# What you are asked to do
Pictures must not appear in the copy. Set down exactly the line with "(1.00 s to 2.00 s)" and each line after it through the end of the data below.

# Items from a dataset
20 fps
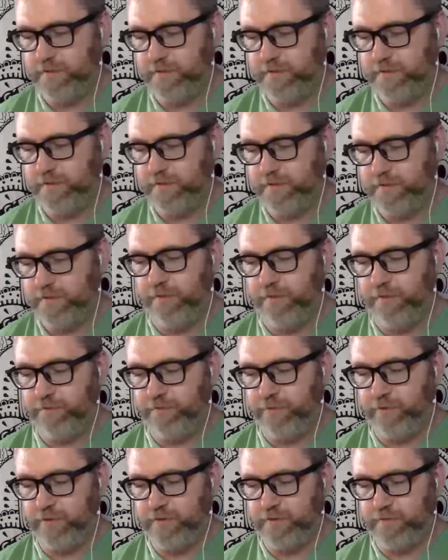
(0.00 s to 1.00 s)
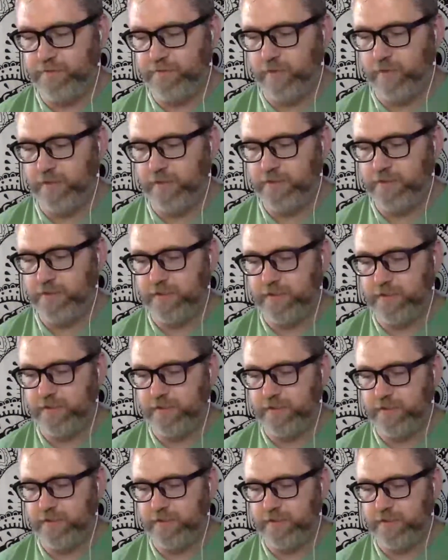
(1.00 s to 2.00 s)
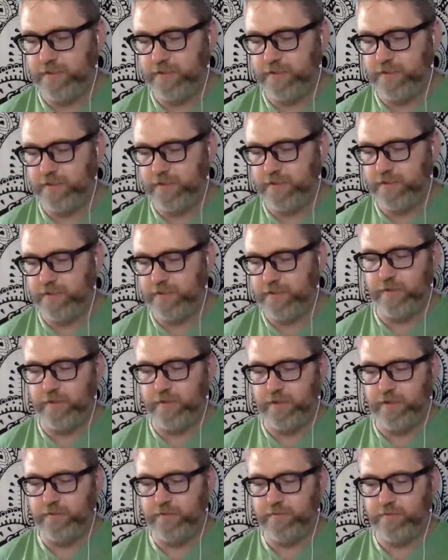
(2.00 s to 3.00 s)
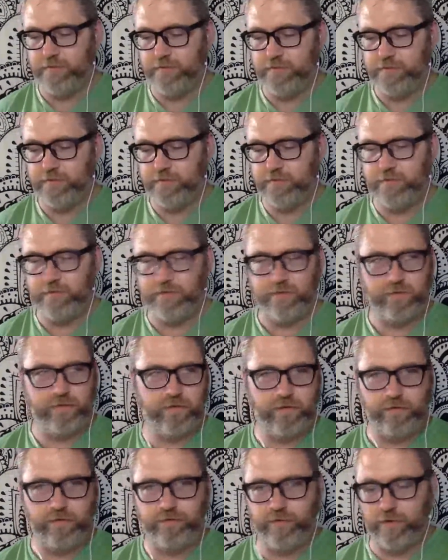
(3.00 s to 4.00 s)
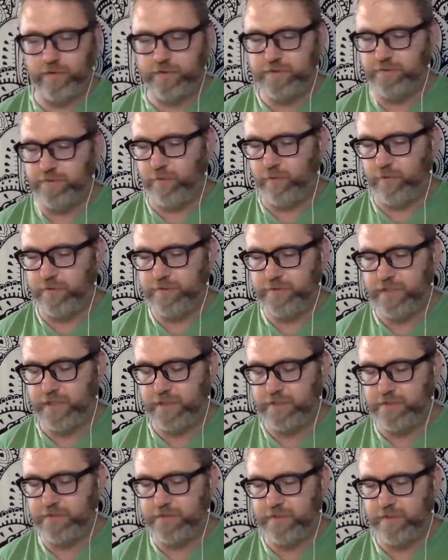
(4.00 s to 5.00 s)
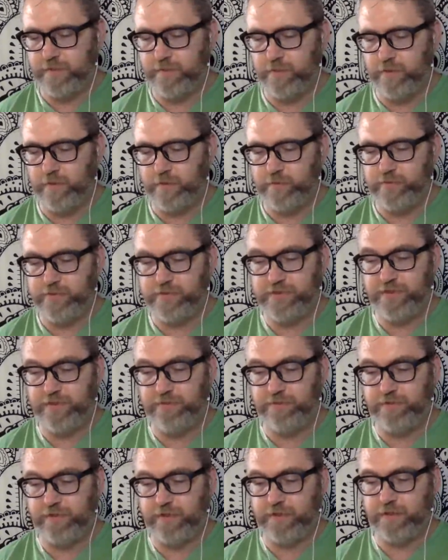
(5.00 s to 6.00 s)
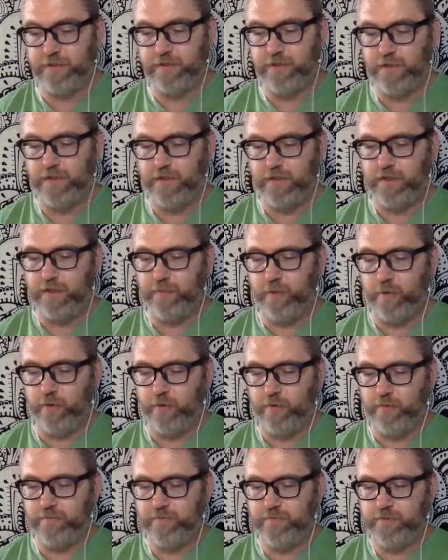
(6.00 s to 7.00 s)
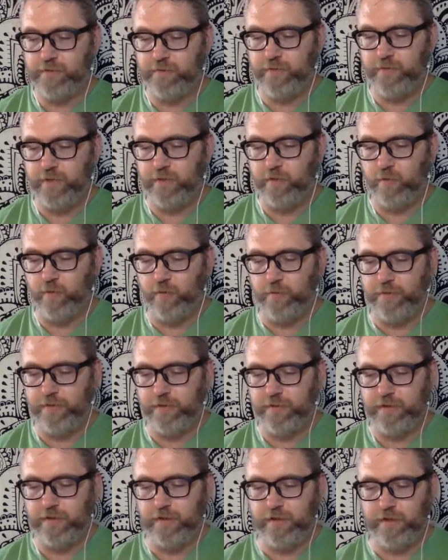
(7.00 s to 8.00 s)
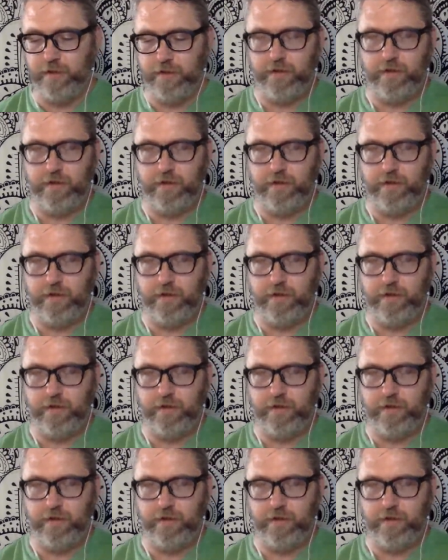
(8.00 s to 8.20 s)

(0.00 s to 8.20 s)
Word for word: um, my first of which is from the, the first of four sections in the book, Pacific the poem To Be hmm. a Woman.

# Task solution
(1.00 s to 2.00 s)
(2.00 s to 3.00 s)
(3.00 s to 4.00 s)
(4.00 s to 5.00 s)
(5.00 s to 6.00 s)
(6.00 s to 7.00 s)
(7.00 s to 8.00 s)
(8.00 s to 8.20 s)

(0.00 s to 8.20 s)
Word for word: um, my first of which is from the, the first of four sections in the book, Pacific the poem To Be hmm. a Woman.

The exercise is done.